Sixth, these governing bodies should be chartered in writing. The charters should contain the purpose of the governing body, the scope, the participants, the processes, the policies and objectives, the expectations, specific roles and
NOTES 95
responsibilities, success criteria for measuring effectiveness, as well as documentation and definition of risks and assumptions.
Seventh, baselines for measuring effectiveness should be captured. Some examples include project spending as a percent of revenue, elapsed time to introduce new and innovative solutions, integrity and accuracy of data and information, and total IT costs per end user. Balanced scorecards are an effective tool for measuring the value of tangible as well as intangible assets. If the data does not actually exist, develop baselines by agreement. As an example, one company did not know its success rates on projects with precision because it never actually measured its projects. When key stakeholders knowledgeable in project execution were facilitated properly, consensus was that on average the company was three years late and 300% over budget. After instituting governance over project execution, it was only three months late and 30% over budget.
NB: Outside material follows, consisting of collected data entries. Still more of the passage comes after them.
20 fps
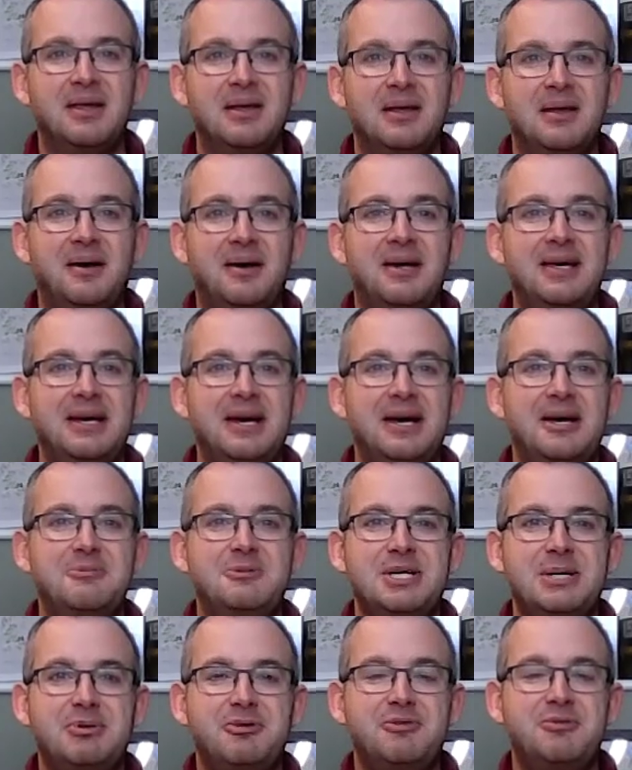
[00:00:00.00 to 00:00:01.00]
Hi, I'm
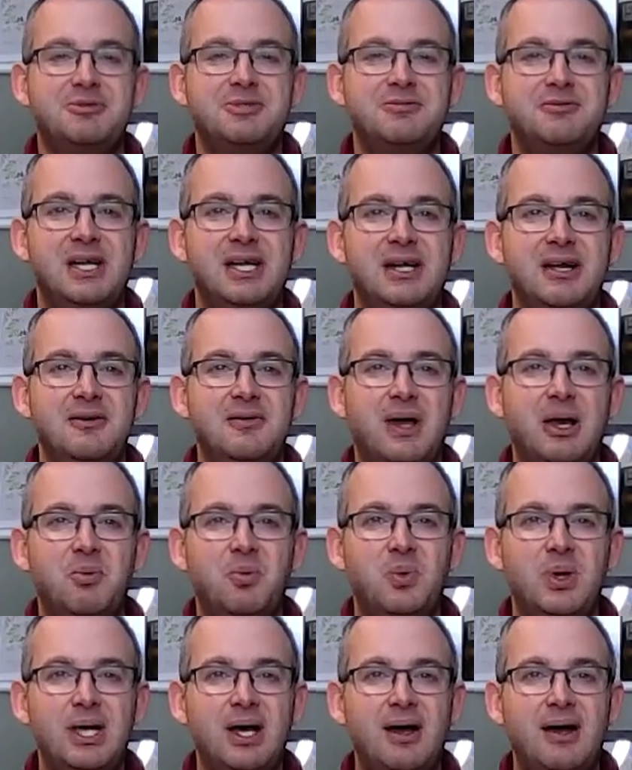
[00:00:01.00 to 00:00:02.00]
Jamie from Javino, and
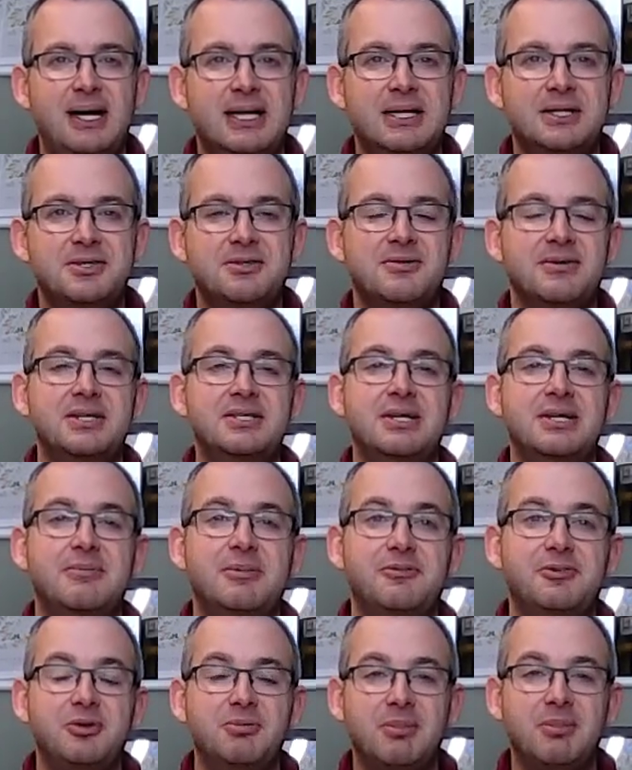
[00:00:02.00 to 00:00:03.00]
we are answering some
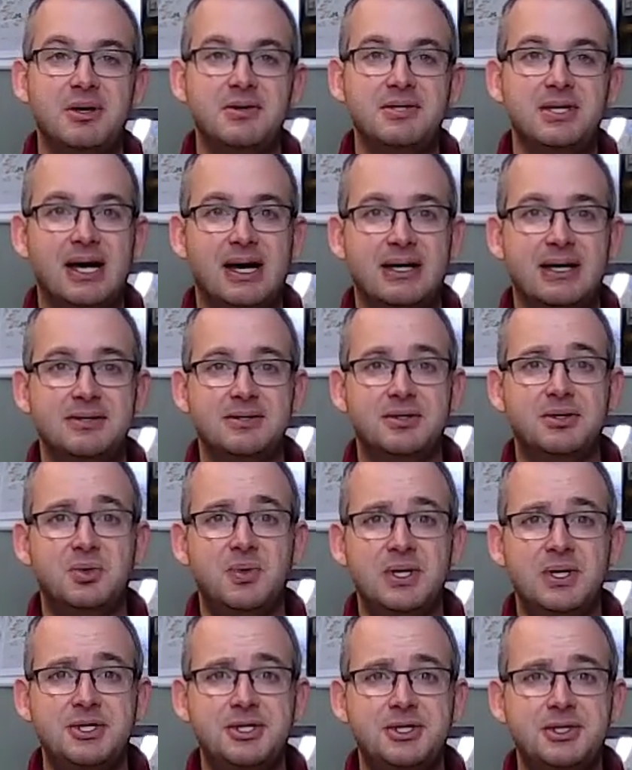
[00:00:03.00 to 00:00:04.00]
of your most asked
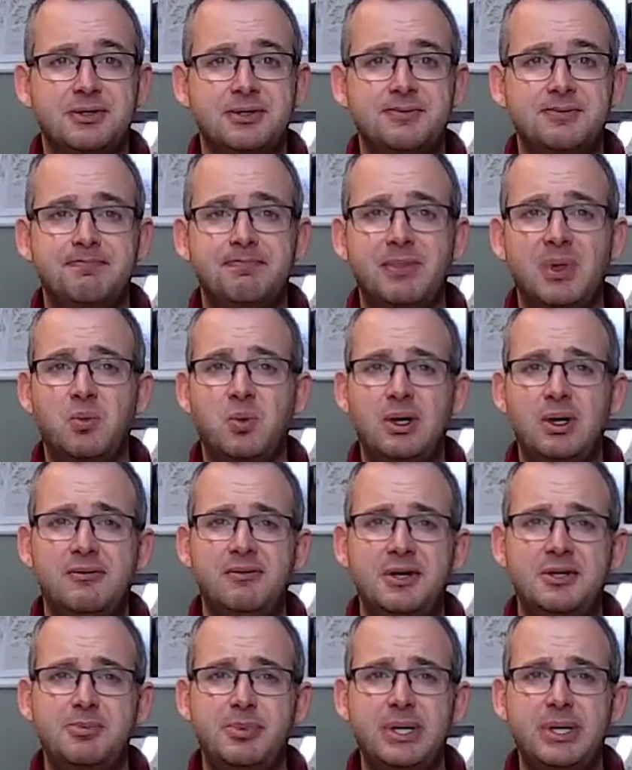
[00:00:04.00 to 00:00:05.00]
questions. One of
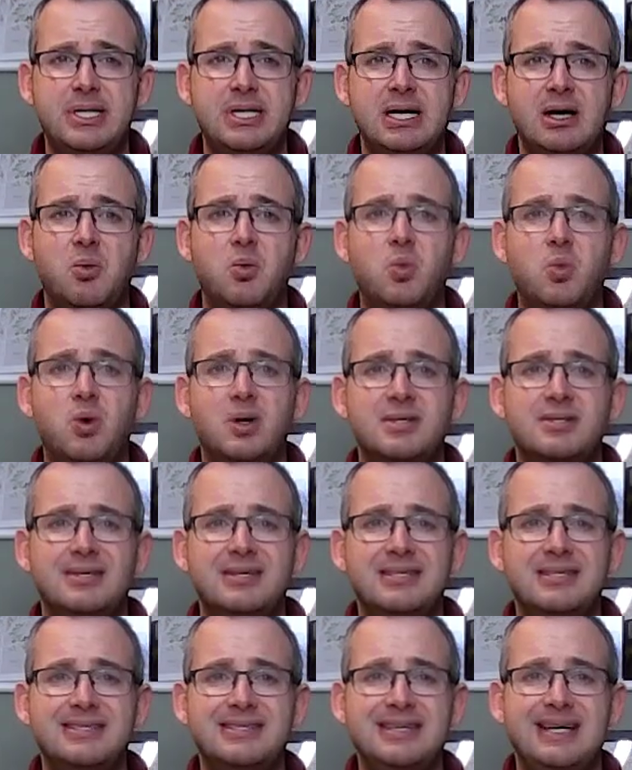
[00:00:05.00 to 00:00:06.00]
those being, what
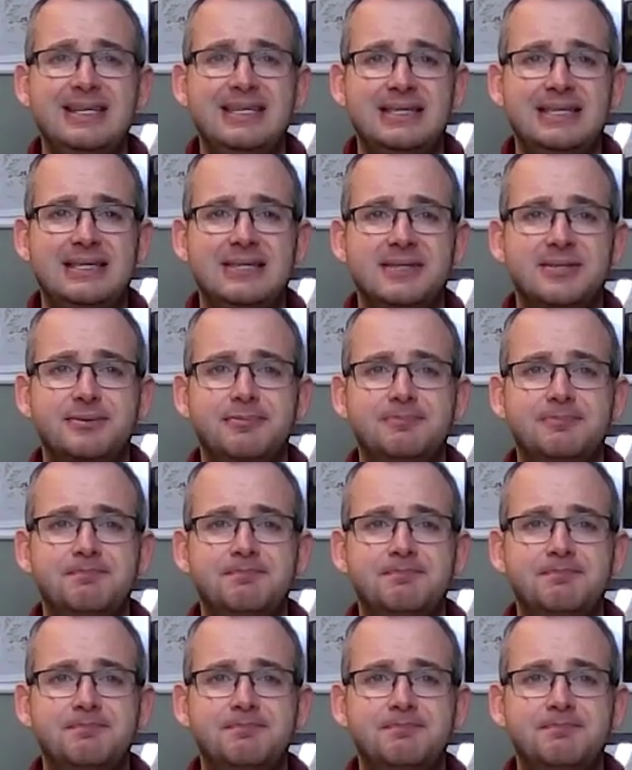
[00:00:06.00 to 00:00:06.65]
are tannins?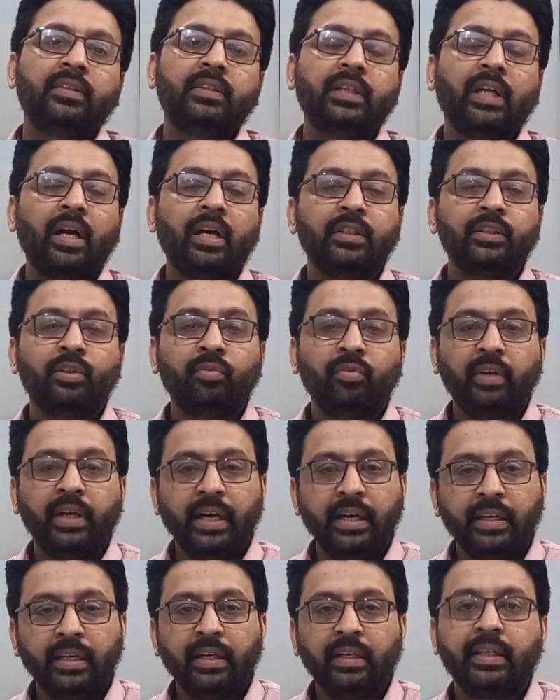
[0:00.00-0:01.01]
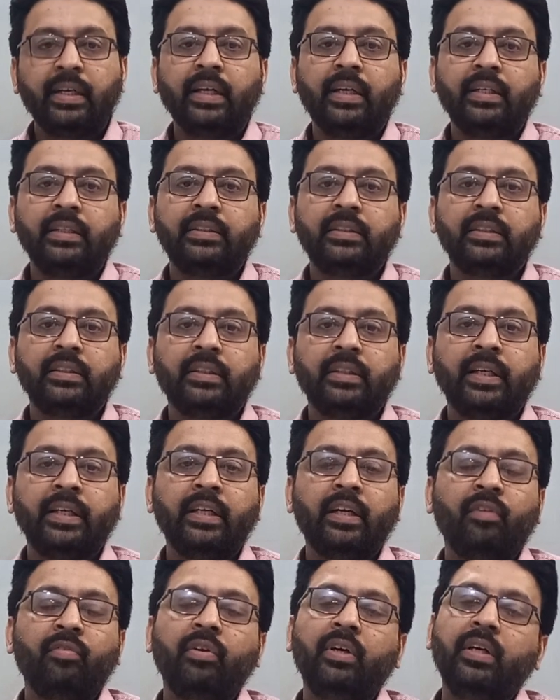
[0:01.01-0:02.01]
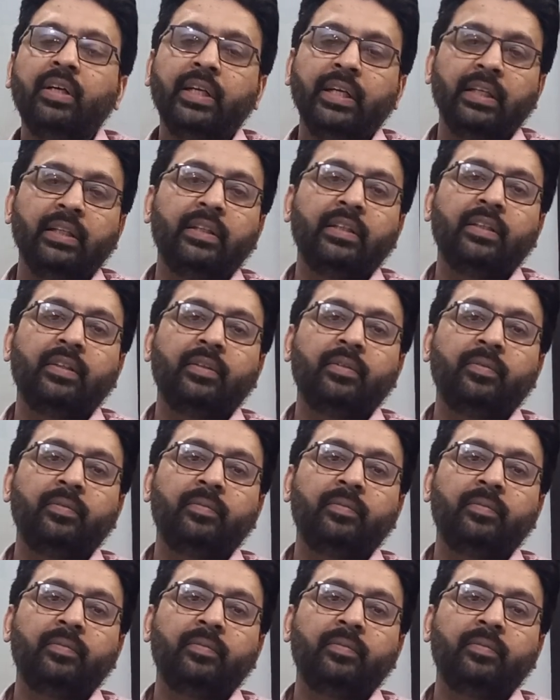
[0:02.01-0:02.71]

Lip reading: chance of dental caries in our teeth.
The company attained an order of magnitude improvement, demonstrating the success of IT governance and a formalized IT portfolio analysis process. In the absence of a baseline, however, it would have appeared to be worse off with governance in place because the perception might have been that it was coming in on time and on budget previously and was now not only late but being burdened by governance overhead.
Eighth, improvements should be demonstrated and lessons should be captured. Leverage lessons learned from similar entities. It is common to adopt too much too quickly. For example, one company tried to implement full life cycle IT governance. As part of its initial effort, project team members had to capture task-level information. This was too much too quickly. It was rejected by the staff, particularly on smaller projects or projects with tasks having short durations. The CIO scaled back to activity-level tracking and the overall IT governance was deemed a success, improving resource utilization by 13% and increasing end user satisfaction from 40% to 70%.